Tuesday, July 21, 2015

Nordic Noir Night at Foyles


Last night at Foyles we were lucky to have Barry Forshaw interviewing Arnaldur Indridason and Hakan Nesser.

Here's a brief report based on my handwritten notes.

BF asks AI, what gender is Marion Briem?
AI: No idea. If I knew I wouldn't tell you! Difficult to write a genderless character and causes difficulty in French and German - translators must want to kill him. You are not supposed to know. Comes from a time when people were counting how many male characters, how many female characters in a book. Decided to have one you couldn't count.

BF asks HN where is the city of Mardam (where the Van Veeteren series is set).
HN: it is a fictitious country. It was intended to be a series. He didn't want to write about Stockholm as everyone did, so made the place up. HN came to Foyles in 1966 but couldn't afford to buy anything then. But later, through a relationship with an employee, was given a book from Foyles - Lady Chatterley's Lover (hint?). His girlfriend was not paid well so would liberate a couple of books a week. HN was going to return the book but it has been "stolen" again, from his bookcase.

AI wouldn't be tempted to live in the UK.
HN lived in London for 4 years and also lived in Winsford (see his latest book: The Living and the Dead in Winsford) for six months. A small cottage and rain for six months, it would be hard not to write a book in that time.

AI: Erlendur is 33 in Oblivion (his latest book in English, a prequel to the existing 11 book older Erlendur series), he hadn't intended to write prequels when he wrote the first Erlendur books.

HN: read Anne Holt's first book starring Hanne Wilhelmsen - a lesbian detective who rides a pink Harley-Davidson - couldn't top that so went with traditional detective. HN feels his work is mostly done in terms of books published and now the translations need to catch up.
[There are 5 Barbarotti books still to be translated but his long-standing translator Laurie Thompson died recently.
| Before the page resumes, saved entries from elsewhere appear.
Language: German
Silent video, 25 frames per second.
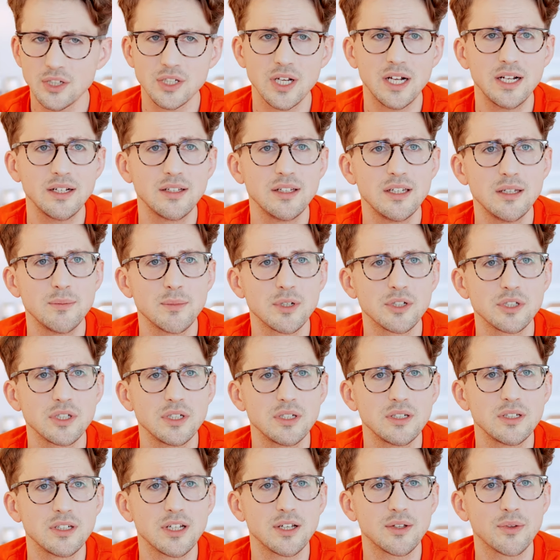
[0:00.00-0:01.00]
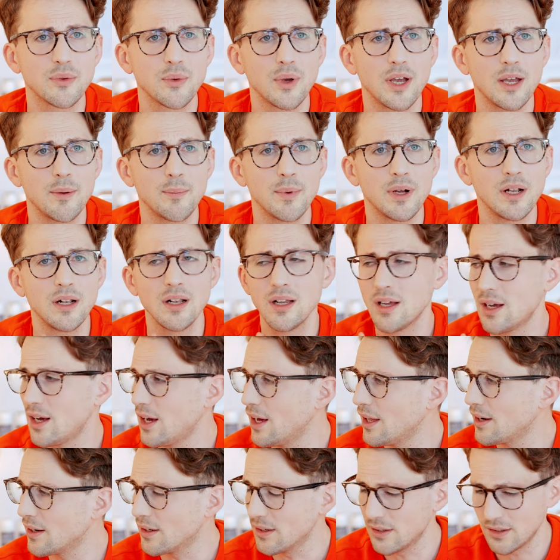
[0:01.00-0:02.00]
ich schalte die Maschine dazu einmal
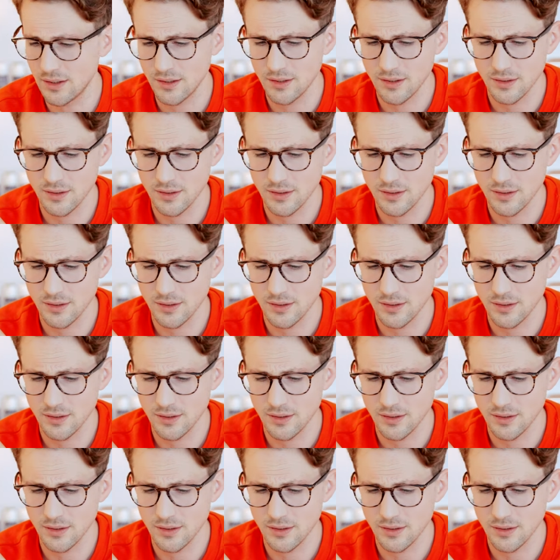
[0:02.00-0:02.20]
an.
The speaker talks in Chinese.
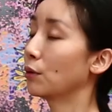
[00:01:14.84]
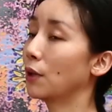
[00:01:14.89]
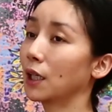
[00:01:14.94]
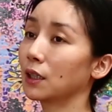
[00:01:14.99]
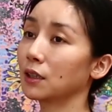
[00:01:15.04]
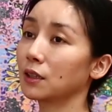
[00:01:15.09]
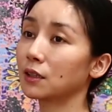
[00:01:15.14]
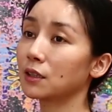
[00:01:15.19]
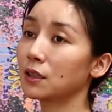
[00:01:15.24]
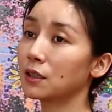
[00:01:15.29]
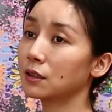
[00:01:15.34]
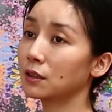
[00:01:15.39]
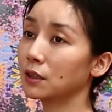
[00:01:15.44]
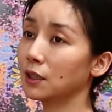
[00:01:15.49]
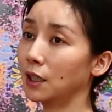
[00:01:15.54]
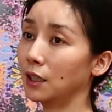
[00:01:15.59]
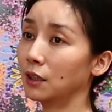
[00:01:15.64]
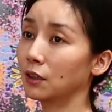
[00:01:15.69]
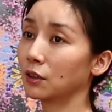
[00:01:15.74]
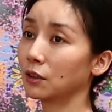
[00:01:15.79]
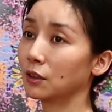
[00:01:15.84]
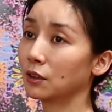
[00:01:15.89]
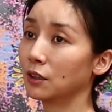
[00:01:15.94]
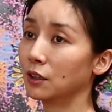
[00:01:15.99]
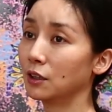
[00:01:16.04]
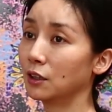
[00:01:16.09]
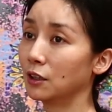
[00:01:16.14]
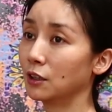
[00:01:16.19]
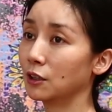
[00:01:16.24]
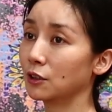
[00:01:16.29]
他的艺术作品
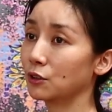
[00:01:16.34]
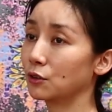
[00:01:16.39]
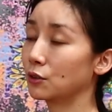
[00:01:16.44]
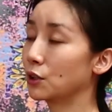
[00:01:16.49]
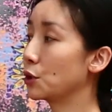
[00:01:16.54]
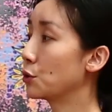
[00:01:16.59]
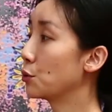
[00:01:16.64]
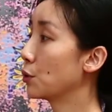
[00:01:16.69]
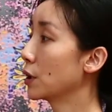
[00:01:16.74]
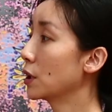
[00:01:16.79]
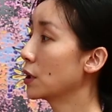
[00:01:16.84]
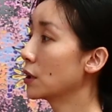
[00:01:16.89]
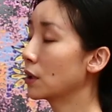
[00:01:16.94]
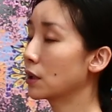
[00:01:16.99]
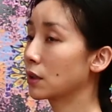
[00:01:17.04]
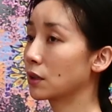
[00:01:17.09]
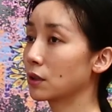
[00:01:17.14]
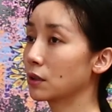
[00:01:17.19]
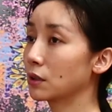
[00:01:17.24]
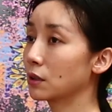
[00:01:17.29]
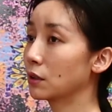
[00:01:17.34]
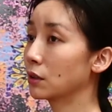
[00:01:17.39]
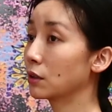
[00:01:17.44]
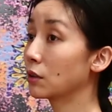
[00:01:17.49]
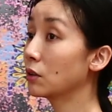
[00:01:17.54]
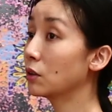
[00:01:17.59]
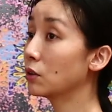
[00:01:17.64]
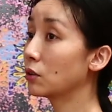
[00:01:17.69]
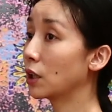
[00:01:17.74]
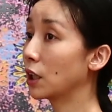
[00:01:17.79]
始终在传达着
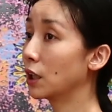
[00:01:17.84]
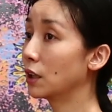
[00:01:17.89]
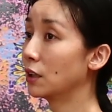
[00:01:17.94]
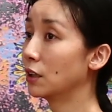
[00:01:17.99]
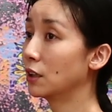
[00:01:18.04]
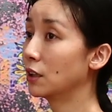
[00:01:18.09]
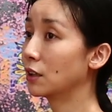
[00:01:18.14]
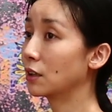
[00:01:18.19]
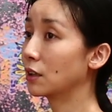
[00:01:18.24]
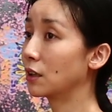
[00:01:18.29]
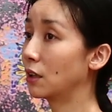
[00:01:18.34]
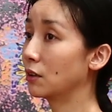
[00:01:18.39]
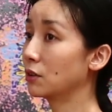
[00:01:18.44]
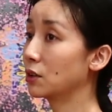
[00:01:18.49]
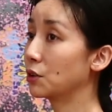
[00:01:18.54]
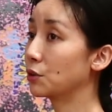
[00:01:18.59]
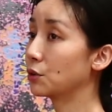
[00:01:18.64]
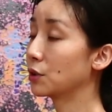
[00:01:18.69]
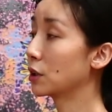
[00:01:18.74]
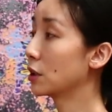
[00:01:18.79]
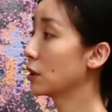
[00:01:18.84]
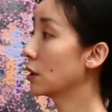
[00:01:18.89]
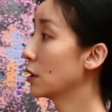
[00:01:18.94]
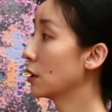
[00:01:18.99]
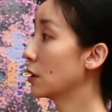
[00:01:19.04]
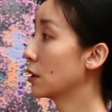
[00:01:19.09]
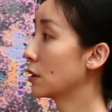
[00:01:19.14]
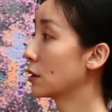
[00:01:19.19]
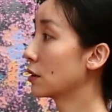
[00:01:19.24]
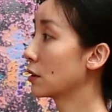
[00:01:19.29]
中华传统的艺术
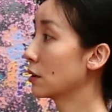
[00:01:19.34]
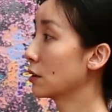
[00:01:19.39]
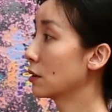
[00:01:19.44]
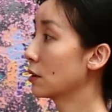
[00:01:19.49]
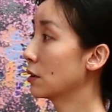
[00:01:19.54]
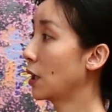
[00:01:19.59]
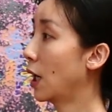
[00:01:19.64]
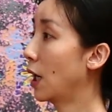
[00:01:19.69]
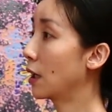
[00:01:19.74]
哲学观。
Hope to get a new translator and get one into English soon.]

HN: Can't avoid the influence of Sjowall and Wahloo but you do need your historical glasses on when you read them.

AI: likes to include social realism like in the S & W's Martin Beck books. Ed McBain 87th Precinct books are slow - there's a murder but they carry on, could be bus drivers - still fascinating though.

HN: think we like reading Nordic Noir so we can see Sweden going the drain [compared to the perceived model society of before]. Quote: if you're not a socialist at 25 then you have no heart; if you are a socialist at 50 then you have no brain.

HN: readers from Germany and Sweden now go to visit Winsford. Pleased with the Van Veeteren tv series especially the first three which were 180 minutes long. The later ones were only 90.

AI: very happy with film, Jar City. AI has no idea where title Jar City came from. (was renamed Tainted Blood in pb edition).

Discussion about titles: much more important than you think eg HN had a book, working title Herman Goring, and had just 24 hours to come up with the finished title before it went to press. Couldn't sleep, finally came up with a title: the swallow, the cat, the rose and death, based on the rhythm of an Edgar Allan Poe poem. Also, UK title Hour of the Wolf, in Swedish is Carambole, a type of pool (table) game which was very appropriate.

HN: God has to prove he exits to Barbarotti over 5 books (was intended to be a quartet...)

In response to a question from Sarah Ward re the length of a series, AI said Sjowall & Wahloo made the rule of ten which is a good number though of course it can be broken eg McBain, who they also translated.

Swedish readers like the Winsford book - which is a recent book in Swedish too.
AI said that he wouldn't move Erlendur outside of Iceland - he can't imagine him on a plane.

HN writes in chronological order ie chapter 1, 2 etc.

Neither author reads much crime.

The first Icelandic thriller (?) was Desmond Bagley's Running Blind.